Worked with documentary films for more than 20 years at the Danish Film Board, as press officer, festival representative and film consultant/commissioner. Co-founder of Balticum Film and TV Festival, Filmkontakt Nord, Documentary of the EU and EDN (European Documentary Network).
Awards: 2004 the Danish Roos Prize for his contribution to the Danish and European documentary culture. 2006 an award for promoting Portuguese documentaries. 2014 he received the EDN Award “for an outstanding contribution to the development of the European documentary culture”. 2016 The Cross of the Knight of the Order for Merits to Lithuania. 2019 a Big Stamp at the 15th edition of ZagrebDox. 2021 receipt of the highest state decoration, Order of the Three Stars, Fourth Class, for the significant contribution to the development and promotion of Latvian documentary cinema outside Latvia.

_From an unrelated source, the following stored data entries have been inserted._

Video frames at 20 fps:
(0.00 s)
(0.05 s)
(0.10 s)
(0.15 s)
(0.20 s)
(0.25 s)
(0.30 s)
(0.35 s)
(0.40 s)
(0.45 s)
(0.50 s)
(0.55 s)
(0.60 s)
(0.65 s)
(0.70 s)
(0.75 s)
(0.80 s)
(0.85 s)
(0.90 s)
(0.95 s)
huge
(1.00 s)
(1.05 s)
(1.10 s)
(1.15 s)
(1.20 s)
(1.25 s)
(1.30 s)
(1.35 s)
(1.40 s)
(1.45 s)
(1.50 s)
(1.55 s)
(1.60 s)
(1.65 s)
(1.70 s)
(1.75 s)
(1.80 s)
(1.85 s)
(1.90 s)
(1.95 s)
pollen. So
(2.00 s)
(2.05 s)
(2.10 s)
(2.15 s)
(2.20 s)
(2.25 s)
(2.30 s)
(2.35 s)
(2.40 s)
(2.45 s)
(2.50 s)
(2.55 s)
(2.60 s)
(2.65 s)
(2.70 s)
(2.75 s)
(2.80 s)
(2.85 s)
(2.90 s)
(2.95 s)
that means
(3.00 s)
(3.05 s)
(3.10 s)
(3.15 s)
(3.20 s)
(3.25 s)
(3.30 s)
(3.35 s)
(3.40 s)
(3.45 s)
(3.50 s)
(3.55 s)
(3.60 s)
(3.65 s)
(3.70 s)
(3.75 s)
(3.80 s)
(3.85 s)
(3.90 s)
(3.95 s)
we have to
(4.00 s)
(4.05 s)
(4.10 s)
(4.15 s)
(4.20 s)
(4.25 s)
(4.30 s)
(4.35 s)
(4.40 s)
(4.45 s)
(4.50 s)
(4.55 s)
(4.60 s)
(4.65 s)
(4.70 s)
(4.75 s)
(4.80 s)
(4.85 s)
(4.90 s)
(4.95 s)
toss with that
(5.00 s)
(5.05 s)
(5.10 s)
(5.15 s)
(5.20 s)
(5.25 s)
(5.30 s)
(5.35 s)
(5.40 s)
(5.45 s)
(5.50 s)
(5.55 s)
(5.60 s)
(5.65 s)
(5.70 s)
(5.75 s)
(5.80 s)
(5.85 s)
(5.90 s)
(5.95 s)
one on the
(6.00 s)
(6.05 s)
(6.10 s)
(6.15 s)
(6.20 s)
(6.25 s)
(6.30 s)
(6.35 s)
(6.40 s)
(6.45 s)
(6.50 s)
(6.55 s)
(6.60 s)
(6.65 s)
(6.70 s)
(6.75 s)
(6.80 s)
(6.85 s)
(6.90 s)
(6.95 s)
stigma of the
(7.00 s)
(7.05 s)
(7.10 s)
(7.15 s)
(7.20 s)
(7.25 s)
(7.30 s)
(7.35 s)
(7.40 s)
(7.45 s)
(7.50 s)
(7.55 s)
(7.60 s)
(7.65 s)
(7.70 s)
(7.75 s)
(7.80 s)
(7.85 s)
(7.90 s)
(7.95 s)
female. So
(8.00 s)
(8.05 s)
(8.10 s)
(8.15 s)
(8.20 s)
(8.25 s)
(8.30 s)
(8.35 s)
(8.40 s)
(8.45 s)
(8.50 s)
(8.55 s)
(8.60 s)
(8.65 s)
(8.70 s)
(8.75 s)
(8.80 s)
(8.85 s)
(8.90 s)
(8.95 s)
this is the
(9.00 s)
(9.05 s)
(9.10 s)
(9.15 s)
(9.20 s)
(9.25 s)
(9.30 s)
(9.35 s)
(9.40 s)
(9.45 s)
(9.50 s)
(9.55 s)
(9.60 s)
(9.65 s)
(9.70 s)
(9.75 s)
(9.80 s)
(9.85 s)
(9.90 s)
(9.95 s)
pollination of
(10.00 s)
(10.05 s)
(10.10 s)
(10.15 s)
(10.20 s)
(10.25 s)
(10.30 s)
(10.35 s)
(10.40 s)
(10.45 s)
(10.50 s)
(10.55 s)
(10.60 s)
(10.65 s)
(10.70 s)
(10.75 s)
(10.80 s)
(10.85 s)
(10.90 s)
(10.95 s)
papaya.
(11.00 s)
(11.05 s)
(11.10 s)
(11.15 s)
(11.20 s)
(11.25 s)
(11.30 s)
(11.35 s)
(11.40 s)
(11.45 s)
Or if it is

In 2022 he received an honorary award at DocsBarcelona’s 25th edition having served as organizer and programmer since the start of the festival.
From 1996 until 2005 he was the first director of EDN (European Documentary Network). From 2006 a freelance consultant and teacher in workshops like Ex Oriente, DocsBarcelona, Archidoc, Documentary Campus, Storydoc, Baltic Sea Forum, Black Sea DocStories, Caucadoc, CinéDOC Tbilisi, Docudays Kiev, Dealing With the Past Sarajevo FF as well as programme consultant for the festivals Magnificent7 in Belgrade, DOCSBarcelona, Verzio Budapest, Message2Man in St. Petersburg and DOKLeipzig. Teaches at the Zelig Documentary School in Bolzano Italy.